PASADENA, Calif.--(BUSINESS WIRE)--Guidance Software Inc. (NASDAQ:GUID), the World Leader in Digital Investigations™, announced today that its EnCase® Cybersecurity product has demonstrated interoperability with HP ArcSight Enterprise Security Manager (ESM) and has received HP ArcSight Action Connector Certification.
“The interoperability of HP ArcSight ESM with EnCase Cybersecurity provides customers with critical visibility into the state of potentially affected hosts at the time an attack is detected, along with the means to dramatically reduce the time it takes to resolve.”
The interoperability of EnCase Cybersecurity with HP ArcSight is the first-of-its-kind to automate incident response between event prioritization and time-sensitive response actions. This interoperability can reduce cyber attack response and remediation time to a matter of minutes or hours, from days or weeks.
“Cyber incidents are costing enterprises millions of dollars, countless staff hours and incalculable reputational damage,” said Alex Andrianopoulos, Guidance Software Vice President of Marketing. “The spike in cyber incident volumes has intensified the need for rapid and comprehensive capture, review and analysis of endpoint data at the moment of a security alert.

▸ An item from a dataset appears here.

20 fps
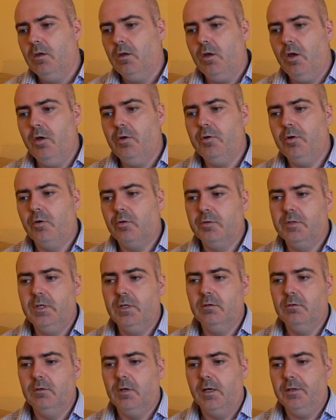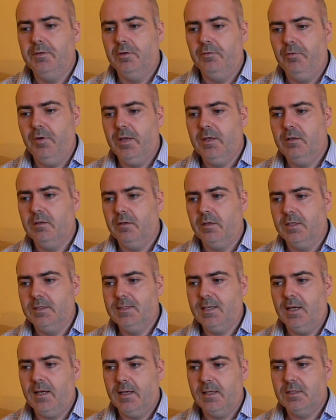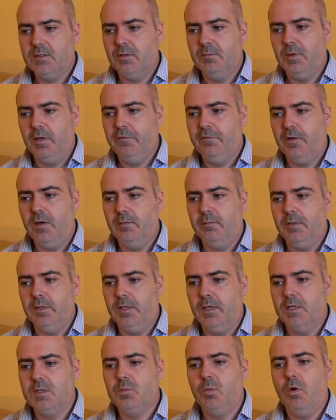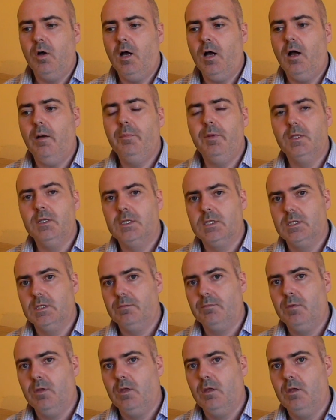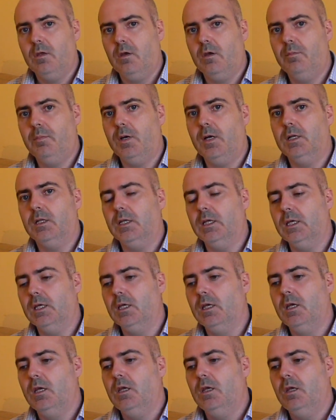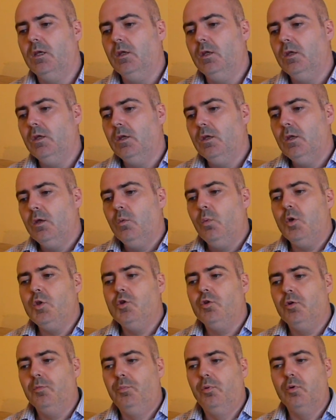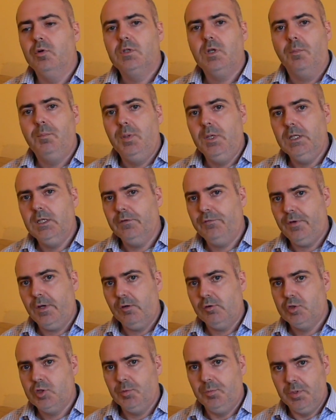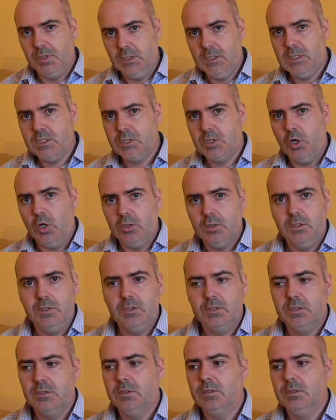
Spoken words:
Our ordeal and the regular attacks on my family is what happens, apparently, when you report a paedophile to Police Scotland,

We were pleased to work with HP on delivering technology that gives IT security teams what they need for the fastest possible response to incidents at every threat level.”

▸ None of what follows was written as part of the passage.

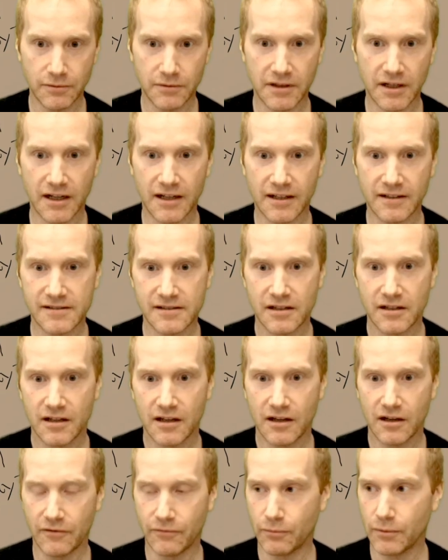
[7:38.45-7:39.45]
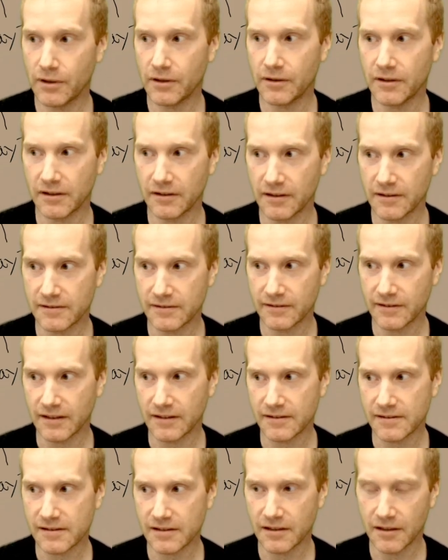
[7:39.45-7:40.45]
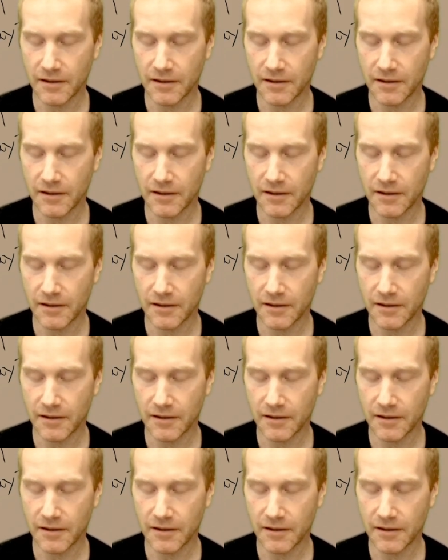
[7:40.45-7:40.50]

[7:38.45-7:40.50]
days of wearing these things.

The interoperability of EnCase Cybersecurity with HP ArcSight ESM enables the automation of four areas of incident response.
First is immediate forensic auto-capture of live system memory in order to validate detected threats and capture host-based threat data that would otherwise be lost.

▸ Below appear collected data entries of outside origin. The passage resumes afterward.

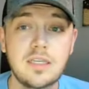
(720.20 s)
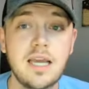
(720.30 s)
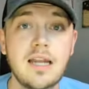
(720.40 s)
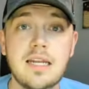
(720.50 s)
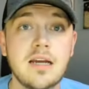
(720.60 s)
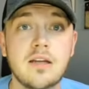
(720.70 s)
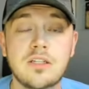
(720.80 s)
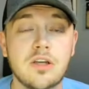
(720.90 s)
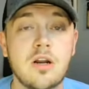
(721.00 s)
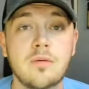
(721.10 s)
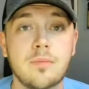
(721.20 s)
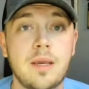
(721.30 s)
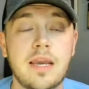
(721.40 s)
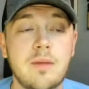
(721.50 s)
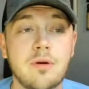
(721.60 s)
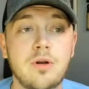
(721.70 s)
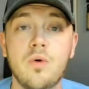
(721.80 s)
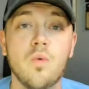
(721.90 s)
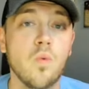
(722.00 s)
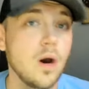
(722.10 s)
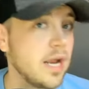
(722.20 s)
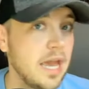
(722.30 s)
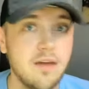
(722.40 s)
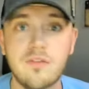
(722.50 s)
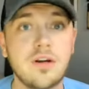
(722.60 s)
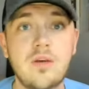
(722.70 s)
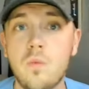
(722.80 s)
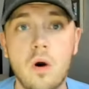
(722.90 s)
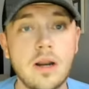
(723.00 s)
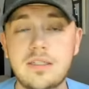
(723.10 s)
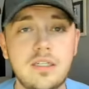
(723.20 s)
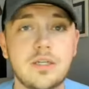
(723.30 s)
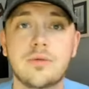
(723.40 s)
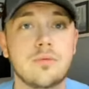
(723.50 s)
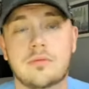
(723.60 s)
got down there, started being able to do whatever he wanted to do,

Second is capturing Internet history, artifacts and cache files in response to events leveraging browser-based vulnerabilities, data exfiltration through file-sharing services, or in response to inappropriate browsing alerts.
Third is that IT security teams can now instantly prioritize response, giving them the ability to better manage the thousands of alerts that occur daily and maximize their impact. Incident response automation provides information on an attack in minutes, allowing security teams to scan for attacks on sensitive or controlled information and make those the top priority.
Finally, security teams can conduct forensic audits against white- or blacklists in order to expose unknown processes and files, or to scan for exact and similar matches to previously detected threats.
“Organizations are spending an increasing amount of time with limited resources responding to, and recovering from, cyber attacks,” said Buck Watia, Director, Business Development, Enterprise Security Products, HP. “The interoperability of HP ArcSight ESM with EnCase Cybersecurity provides customers with critical visibility into the state of potentially affected hosts at the time an attack is detected, along with the means to dramatically reduce the time it takes to resolve.”
IT security managers can run these EnCase Cybersecurity functions from within HP ArcSight ESM with a few mouse clicks, or can set them to run as automatic processes when an incident triggers a security alert. This closes a critical gap that exists between network security, incident response and investigation teams while reducing overall time and costs related to incident management and response.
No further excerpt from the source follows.